Anyone who has ever taken a test when the stakes are high—to get a job, promotion or certification, to graduate from high school, to enter college or the military, or to become a citizen—understands the importance of accurate test scores.
We tend to trust the test is well-designed to meet its intended purpose and the associated scores reflect the target knowledge, skills, and abilities. Such scores have a tremendous impact on our lives and our children’s lives, so we often assume that the care given to producing them is commensurate with their potential consequences. How well-placed is that trust? Simply put, mistakes can and do happen. How do we minimize the chance mistakes will occur?
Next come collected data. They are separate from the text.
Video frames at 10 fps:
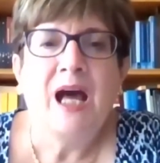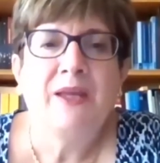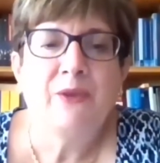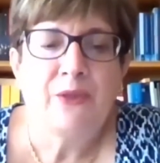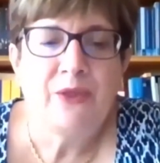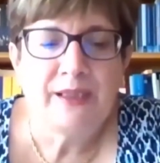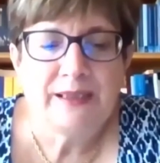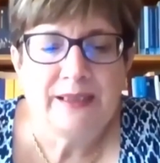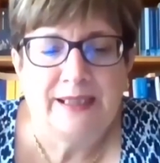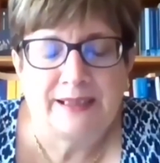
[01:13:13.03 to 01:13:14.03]
I
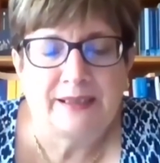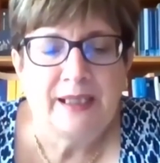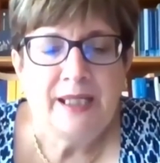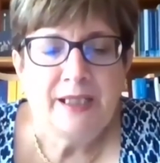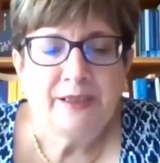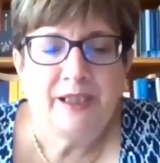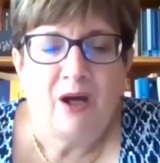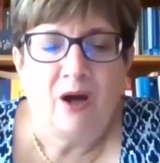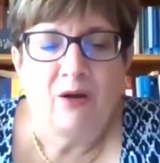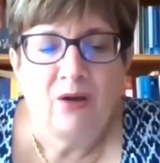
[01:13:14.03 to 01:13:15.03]
think that
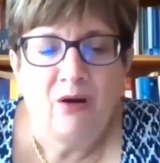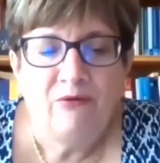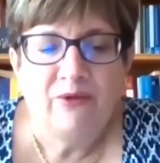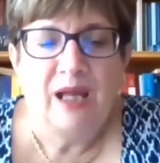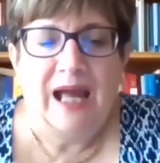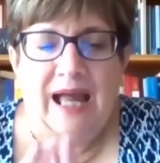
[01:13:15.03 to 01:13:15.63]
the unlawful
In our experience, rigorous quality assurance (QA) at every step of the score generation process is the essential element.
Getting QA Right—It’s Not a Simple Process
High-stakes educational assessments generate a variety of scores, including total or “raw scores,” normative or relative performance scores, and a host of “derived” scores known as scale scores. From these, additional reporting information such as level of performance or proficiency and distance to the “passing standard” are also generated. Even ignoring whether the students’ scores are correctly coded, scanned, or rated (e.g., for essay items), generating these scores is extremely complicated.
Generating test scores involves much more than simply summing item-level responses (raw scores). In most cases, there are a host of rules to ensure item responses are valid and the summation process is accurate (including metrics like attemptedness checks, timing rules, and subsection processing). Once the item responses are deemed “valid”, an underlying measurement or statistical model is typically used to transform these responses into derived scores like percentiles or scaled scores. Measurement models may require the estimation of several item parameters (characteristics of the test questions), potentially addressing item difficulty, discrimination (how well the item separates higher- from lower-ability students), and even how readily the correct response might be guessed by a student.
To add even more complexity, items worth more than one point have multiple difficulty parameters that are estimated based on the performance of a large sample of students using complex maximum-likelihood statistics. The parameters are then linked to the item, and in conjunction with students’ scores, are used to estimate performance (typically via a derived scaled score). There are many more steps before a student receives a score report, but the point we are making is that generating student scores is a complex endeavor—for even the simplest assessment program reporting total or raw scores—and most programs are vastly more complicated than that.
Building Trust in Scores Through Decades of QA Experience
In the mid-1990s, HumRRO contracted with a state to implement a research agenda for their newly launched assessment program. Our work centered on investigating the reliability, validity, fairness, utility, and consequences of the new assessment and the associated accountability system. To be clear, we were not hired to conduct QA, though that quickly became a key focus once a scoring error was discovered (and the testing vendor’s contract was terminated). At that point, the state asked HumRRO to complete operational psychometric processing to generate students’ scores. We did so, but all the while the dangerous and very real possibility of making a processing error loomed large in our minds.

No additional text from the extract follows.